What the task requires | Scan the entries below, and for each line that includes the word "fillers", make a copy.

· · · · · · ·

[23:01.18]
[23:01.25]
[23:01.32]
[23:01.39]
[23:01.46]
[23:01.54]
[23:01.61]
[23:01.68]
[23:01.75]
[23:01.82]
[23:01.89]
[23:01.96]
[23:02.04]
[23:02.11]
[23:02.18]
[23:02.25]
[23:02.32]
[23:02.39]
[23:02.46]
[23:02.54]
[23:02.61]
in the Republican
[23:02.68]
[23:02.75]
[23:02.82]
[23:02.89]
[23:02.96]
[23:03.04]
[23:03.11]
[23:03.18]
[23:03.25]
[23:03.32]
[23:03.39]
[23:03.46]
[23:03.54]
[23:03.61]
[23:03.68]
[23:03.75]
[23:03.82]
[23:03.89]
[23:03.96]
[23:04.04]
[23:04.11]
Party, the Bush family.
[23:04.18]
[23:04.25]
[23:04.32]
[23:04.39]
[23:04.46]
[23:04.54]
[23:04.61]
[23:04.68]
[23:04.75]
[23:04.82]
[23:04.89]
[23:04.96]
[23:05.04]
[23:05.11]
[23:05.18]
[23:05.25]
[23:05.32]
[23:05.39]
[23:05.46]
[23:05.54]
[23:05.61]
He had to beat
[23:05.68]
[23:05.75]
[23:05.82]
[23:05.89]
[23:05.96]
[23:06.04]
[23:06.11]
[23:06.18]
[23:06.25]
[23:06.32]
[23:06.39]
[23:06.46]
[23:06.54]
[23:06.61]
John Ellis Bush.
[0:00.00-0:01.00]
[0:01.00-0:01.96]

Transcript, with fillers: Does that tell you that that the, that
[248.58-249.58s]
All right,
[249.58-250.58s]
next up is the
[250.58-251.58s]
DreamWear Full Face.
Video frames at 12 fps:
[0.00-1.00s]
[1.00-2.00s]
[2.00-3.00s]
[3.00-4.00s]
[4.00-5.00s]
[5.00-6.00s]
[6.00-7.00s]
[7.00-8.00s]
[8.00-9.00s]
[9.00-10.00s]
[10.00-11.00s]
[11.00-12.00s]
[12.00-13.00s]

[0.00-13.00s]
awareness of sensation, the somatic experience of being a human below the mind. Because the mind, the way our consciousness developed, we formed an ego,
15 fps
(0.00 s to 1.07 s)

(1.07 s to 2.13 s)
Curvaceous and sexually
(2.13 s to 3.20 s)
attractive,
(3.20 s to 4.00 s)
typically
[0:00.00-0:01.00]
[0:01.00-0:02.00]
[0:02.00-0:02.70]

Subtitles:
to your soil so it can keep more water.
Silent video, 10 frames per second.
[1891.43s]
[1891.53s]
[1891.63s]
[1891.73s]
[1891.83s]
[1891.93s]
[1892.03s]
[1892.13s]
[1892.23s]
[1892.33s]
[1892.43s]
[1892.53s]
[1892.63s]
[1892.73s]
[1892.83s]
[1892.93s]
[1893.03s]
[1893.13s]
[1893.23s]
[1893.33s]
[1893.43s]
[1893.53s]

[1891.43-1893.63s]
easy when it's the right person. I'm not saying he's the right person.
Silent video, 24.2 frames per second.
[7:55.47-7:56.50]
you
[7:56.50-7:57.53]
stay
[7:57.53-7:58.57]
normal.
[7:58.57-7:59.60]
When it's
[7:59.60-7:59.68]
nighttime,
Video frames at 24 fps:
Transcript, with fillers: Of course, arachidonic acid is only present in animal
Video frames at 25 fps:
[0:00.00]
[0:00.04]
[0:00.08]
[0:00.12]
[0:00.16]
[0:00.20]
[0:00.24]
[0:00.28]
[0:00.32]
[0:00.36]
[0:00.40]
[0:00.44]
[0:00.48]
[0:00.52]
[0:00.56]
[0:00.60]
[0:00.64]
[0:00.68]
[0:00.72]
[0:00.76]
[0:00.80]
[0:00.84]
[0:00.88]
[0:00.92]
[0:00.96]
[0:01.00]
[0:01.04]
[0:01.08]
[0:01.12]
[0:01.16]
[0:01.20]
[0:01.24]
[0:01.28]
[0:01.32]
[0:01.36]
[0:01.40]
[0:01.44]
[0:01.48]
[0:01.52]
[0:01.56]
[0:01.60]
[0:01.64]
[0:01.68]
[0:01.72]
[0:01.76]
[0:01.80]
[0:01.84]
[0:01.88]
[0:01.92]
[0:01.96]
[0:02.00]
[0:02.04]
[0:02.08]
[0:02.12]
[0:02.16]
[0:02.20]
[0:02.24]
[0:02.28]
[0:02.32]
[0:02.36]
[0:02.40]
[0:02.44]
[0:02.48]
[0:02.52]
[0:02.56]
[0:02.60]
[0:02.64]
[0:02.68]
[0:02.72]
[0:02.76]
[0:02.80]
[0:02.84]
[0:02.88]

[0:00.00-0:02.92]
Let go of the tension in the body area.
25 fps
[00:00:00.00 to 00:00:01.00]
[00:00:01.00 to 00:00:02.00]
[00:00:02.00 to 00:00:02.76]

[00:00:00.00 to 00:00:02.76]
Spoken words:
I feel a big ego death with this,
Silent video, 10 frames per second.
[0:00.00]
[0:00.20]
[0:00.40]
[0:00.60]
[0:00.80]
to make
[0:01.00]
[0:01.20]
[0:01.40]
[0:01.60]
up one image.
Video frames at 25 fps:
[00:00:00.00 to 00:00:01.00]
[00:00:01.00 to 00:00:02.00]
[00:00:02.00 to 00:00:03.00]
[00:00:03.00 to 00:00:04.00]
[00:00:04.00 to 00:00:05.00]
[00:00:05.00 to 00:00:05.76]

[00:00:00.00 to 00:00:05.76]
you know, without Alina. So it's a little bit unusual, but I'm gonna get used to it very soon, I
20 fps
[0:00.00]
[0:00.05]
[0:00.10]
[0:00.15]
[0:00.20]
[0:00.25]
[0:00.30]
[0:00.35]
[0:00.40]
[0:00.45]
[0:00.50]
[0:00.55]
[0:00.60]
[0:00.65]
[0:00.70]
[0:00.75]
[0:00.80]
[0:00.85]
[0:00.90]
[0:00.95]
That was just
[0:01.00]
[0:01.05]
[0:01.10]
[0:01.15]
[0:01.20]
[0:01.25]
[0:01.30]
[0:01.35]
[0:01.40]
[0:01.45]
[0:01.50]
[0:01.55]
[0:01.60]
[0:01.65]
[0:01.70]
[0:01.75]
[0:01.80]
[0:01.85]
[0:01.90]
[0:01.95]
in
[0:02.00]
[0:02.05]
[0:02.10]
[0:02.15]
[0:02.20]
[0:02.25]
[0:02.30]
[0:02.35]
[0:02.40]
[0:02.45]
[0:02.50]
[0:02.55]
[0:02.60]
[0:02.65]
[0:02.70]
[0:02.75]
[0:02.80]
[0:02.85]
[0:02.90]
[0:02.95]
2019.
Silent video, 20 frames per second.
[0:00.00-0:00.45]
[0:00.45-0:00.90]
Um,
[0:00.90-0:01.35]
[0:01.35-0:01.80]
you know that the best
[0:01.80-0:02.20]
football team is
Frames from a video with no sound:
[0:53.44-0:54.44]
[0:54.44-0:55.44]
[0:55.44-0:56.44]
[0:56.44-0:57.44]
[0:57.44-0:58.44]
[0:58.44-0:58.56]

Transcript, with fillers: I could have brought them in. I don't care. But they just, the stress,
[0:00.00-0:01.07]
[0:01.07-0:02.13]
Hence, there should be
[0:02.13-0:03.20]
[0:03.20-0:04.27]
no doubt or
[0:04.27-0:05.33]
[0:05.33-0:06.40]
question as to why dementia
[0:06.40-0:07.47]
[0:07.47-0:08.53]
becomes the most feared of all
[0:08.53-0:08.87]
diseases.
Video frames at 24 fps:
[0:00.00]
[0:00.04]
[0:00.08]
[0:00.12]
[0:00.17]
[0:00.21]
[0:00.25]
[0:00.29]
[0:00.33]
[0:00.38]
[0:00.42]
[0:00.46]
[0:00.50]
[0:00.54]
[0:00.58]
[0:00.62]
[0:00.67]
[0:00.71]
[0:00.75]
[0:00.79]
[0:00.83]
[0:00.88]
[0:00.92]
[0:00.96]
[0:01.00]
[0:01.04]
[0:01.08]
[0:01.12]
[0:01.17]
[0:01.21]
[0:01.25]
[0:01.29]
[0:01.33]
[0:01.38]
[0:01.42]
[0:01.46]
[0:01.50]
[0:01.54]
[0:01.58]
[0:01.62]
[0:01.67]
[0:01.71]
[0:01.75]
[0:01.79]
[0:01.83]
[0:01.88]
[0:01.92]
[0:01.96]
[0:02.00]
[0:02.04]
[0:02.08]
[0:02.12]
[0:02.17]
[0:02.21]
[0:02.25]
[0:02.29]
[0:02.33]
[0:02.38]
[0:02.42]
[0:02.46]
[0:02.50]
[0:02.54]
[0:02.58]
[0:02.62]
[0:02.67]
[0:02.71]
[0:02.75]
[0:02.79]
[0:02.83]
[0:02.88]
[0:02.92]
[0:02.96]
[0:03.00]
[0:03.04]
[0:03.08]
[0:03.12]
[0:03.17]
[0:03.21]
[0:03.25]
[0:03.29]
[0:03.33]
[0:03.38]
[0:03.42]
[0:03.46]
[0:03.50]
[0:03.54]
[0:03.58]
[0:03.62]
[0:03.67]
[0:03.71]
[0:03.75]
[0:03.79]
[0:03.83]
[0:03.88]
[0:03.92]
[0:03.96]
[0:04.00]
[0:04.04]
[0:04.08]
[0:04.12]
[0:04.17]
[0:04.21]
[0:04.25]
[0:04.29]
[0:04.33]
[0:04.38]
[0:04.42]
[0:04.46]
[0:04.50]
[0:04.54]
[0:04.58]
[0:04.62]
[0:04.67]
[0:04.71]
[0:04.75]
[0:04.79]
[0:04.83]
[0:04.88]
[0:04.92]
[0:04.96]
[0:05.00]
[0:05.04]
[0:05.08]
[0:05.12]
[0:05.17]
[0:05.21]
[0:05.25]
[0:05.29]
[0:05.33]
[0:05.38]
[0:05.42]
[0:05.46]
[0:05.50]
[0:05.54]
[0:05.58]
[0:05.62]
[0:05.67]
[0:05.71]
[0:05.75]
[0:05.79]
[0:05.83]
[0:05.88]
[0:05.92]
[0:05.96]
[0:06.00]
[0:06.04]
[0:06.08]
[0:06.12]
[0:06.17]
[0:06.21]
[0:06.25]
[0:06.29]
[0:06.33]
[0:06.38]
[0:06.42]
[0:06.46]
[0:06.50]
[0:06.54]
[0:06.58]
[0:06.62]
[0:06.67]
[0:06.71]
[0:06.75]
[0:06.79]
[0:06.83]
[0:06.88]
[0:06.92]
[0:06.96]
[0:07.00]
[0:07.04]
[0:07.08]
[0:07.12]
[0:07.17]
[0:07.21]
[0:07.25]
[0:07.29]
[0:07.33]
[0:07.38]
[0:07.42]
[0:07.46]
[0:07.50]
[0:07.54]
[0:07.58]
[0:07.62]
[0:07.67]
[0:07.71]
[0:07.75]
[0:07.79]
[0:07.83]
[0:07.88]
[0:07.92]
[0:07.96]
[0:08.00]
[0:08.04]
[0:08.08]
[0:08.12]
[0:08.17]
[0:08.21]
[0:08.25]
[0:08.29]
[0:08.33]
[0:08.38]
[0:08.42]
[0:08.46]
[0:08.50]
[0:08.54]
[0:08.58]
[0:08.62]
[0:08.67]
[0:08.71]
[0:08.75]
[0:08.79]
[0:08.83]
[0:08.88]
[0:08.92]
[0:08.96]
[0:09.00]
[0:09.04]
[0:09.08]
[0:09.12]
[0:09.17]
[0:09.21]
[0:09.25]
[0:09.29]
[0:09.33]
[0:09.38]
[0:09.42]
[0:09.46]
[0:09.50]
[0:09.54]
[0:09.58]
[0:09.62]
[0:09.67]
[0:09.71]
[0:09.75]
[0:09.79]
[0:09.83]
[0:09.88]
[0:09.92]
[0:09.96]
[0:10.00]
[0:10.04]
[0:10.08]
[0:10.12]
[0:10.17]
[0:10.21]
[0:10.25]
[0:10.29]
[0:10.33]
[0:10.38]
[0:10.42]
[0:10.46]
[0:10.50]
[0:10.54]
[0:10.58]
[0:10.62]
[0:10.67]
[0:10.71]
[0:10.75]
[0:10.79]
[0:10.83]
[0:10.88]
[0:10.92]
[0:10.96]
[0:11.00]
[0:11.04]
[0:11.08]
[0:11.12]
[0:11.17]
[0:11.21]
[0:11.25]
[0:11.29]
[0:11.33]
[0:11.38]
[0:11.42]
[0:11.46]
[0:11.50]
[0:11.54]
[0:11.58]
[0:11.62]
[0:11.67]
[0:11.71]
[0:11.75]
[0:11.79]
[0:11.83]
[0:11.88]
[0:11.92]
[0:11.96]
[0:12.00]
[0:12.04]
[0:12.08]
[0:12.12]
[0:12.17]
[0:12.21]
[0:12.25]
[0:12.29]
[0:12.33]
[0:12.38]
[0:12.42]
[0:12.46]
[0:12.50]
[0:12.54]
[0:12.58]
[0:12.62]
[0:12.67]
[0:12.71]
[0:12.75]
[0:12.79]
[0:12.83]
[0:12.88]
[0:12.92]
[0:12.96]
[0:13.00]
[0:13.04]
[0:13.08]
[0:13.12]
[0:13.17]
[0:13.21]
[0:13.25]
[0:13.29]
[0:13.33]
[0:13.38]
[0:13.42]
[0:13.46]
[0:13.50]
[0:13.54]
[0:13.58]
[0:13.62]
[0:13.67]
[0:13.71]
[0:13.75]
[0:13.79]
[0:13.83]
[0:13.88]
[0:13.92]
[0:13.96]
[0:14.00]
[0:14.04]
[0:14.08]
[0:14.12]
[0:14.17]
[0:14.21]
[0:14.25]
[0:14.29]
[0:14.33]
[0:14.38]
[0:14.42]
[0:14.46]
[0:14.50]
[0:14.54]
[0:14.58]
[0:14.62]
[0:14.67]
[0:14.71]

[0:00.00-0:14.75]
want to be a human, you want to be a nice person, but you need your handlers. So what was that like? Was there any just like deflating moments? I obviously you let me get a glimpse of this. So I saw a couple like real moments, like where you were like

· · · · · · ·

Response box |
Transcript, with fillers: Does that tell you that that the, that
Transcript, with fillers: Of course, arachidonic acid is only present in animal
Transcript, with fillers: I could have brought them in. I don't care. But they just, the stress,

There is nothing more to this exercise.